**WORK ITEM:** Repeat each entry as written and leave the images out of the copy.

ENTRIES PROVIDED section start

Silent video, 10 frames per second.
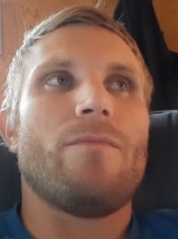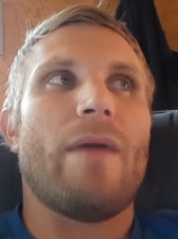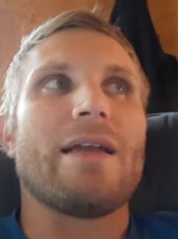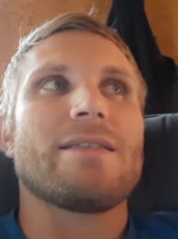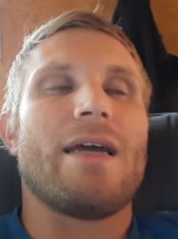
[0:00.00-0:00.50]

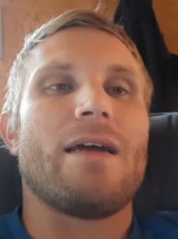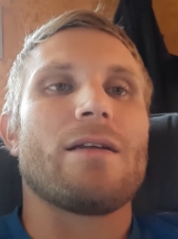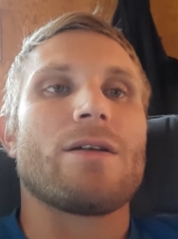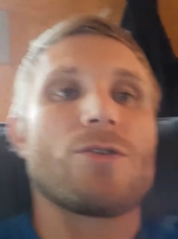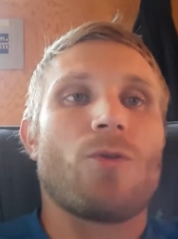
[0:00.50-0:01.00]

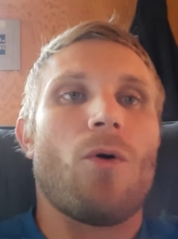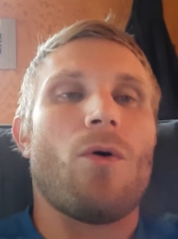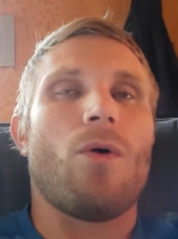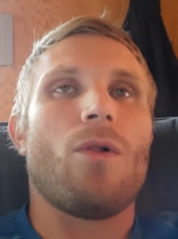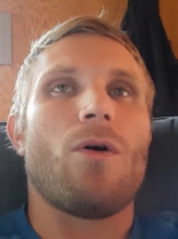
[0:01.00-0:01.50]
maintain
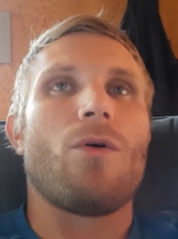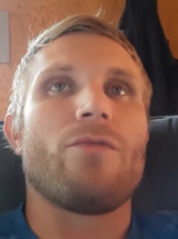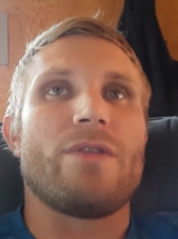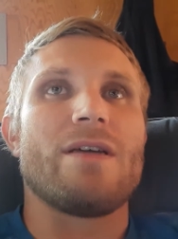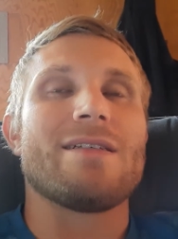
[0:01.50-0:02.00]
control
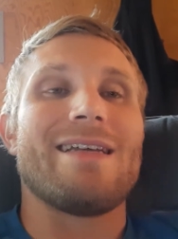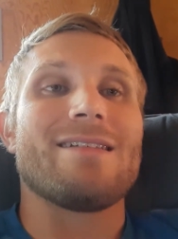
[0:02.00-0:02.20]
over these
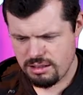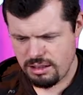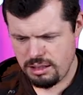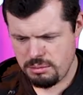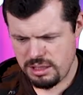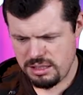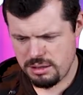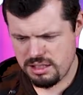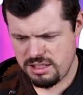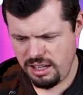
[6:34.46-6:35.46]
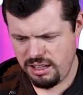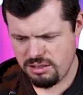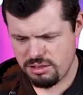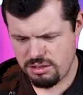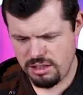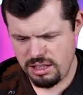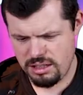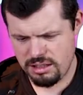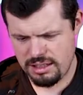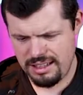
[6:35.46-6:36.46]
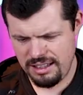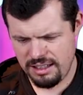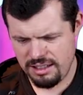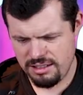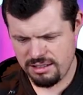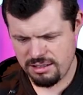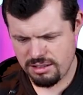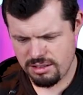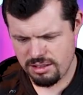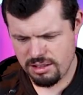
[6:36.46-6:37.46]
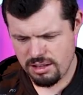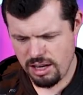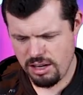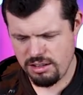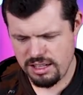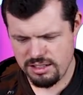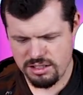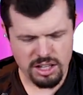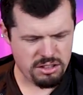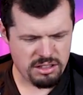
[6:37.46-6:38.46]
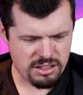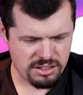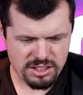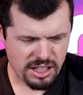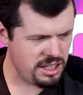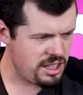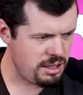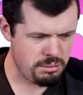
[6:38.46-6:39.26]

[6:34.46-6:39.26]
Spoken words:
the second screen keys, oh, it has its own little section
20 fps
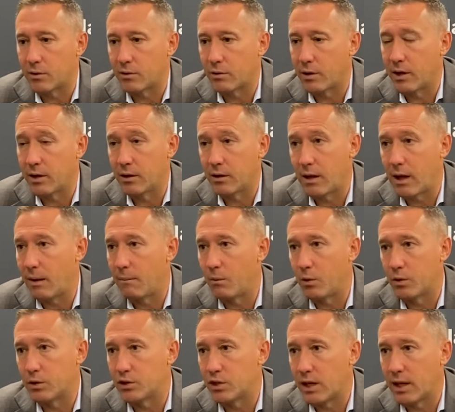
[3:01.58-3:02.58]
created a lot
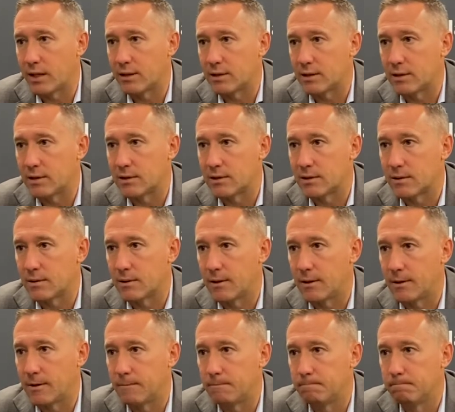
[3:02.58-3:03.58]
more chances.
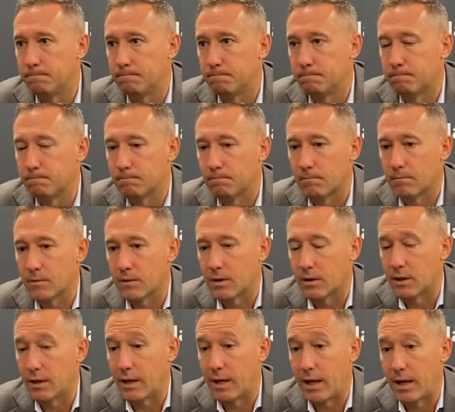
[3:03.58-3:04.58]

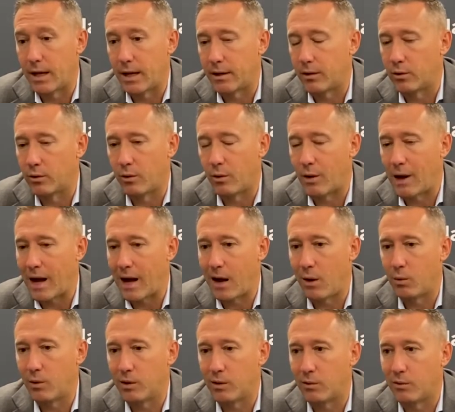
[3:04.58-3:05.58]
Again, I don't know how
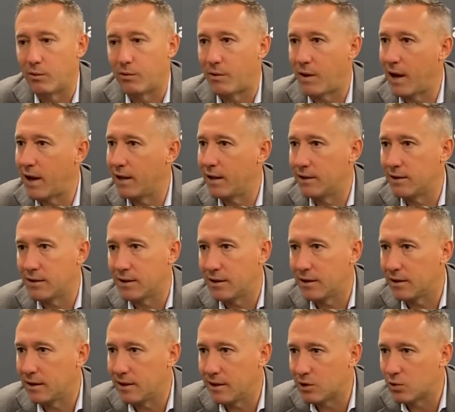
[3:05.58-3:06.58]
we don't find
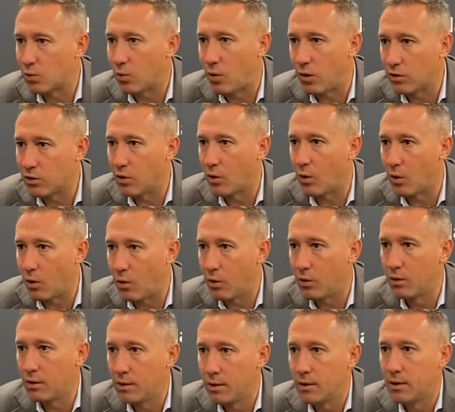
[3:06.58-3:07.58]
at least one
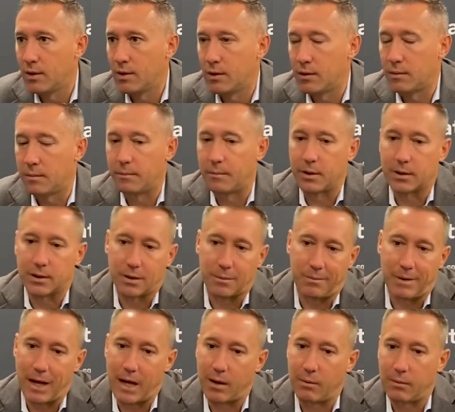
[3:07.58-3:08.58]
goal, but the
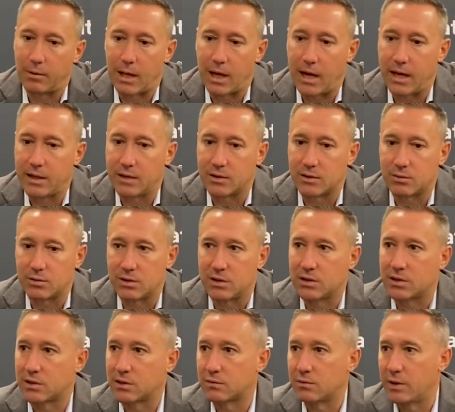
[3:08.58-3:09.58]
bottom line is we
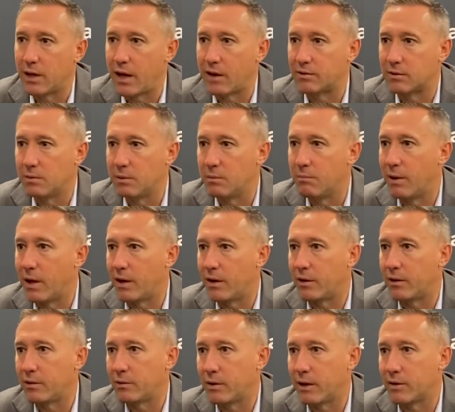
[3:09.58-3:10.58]
have to be
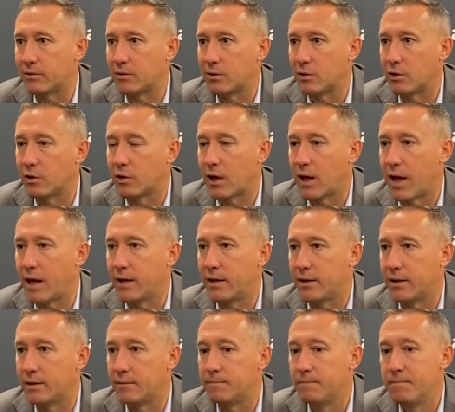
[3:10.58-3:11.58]
better. We have to look at it
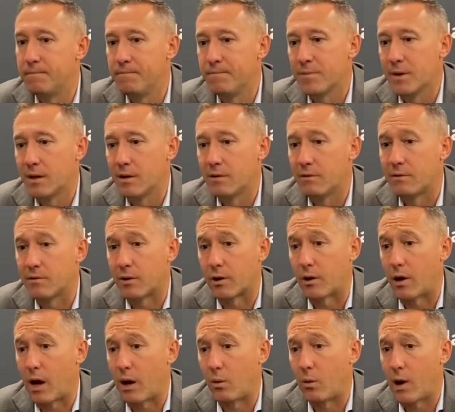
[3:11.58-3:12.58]
and
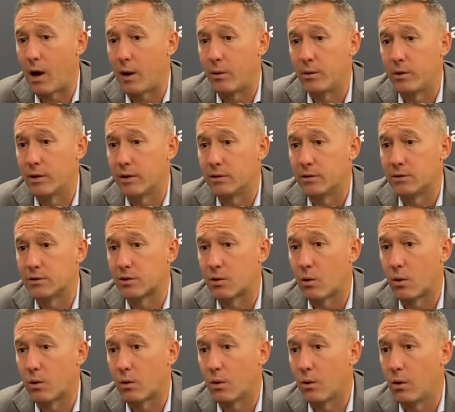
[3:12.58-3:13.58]
figure out why we didn't
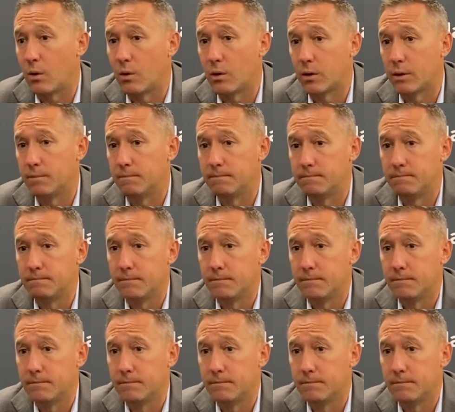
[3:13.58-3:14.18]
score a goal and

ENTRIES PROVIDED section end

**RESULT OF THE TASK:**
Silent video, 10 frames per second.
[0:00.00-0:00.50]

[0:00.50-0:01.00]

[0:01.00-0:01.50]
maintain
[0:01.50-0:02.00]
control
[0:02.00-0:02.20]
over these
[6:34.46-6:35.46]
[6:35.46-6:36.46]
[6:36.46-6:37.46]
[6:37.46-6:38.46]
[6:38.46-6:39.26]

[6:34.46-6:39.26]
Spoken words:
the second screen keys, oh, it has its own little section
20 fps
[3:01.58-3:02.58]
created a lot
[3:02.58-3:03.58]
more chances.
[3:03.58-3:04.58]

[3:04.58-3:05.58]
Again, I don't know how
[3:05.58-3:06.58]
we don't find
[3:06.58-3:07.58]
at least one
[3:07.58-3:08.58]
goal, but the
[3:08.58-3:09.58]
bottom line is we
[3:09.58-3:10.58]
have to be
[3:10.58-3:11.58]
better. We have to look at it
[3:11.58-3:12.58]
and
[3:12.58-3:13.58]
figure out why we didn't
[3:13.58-3:14.18]
score a goal and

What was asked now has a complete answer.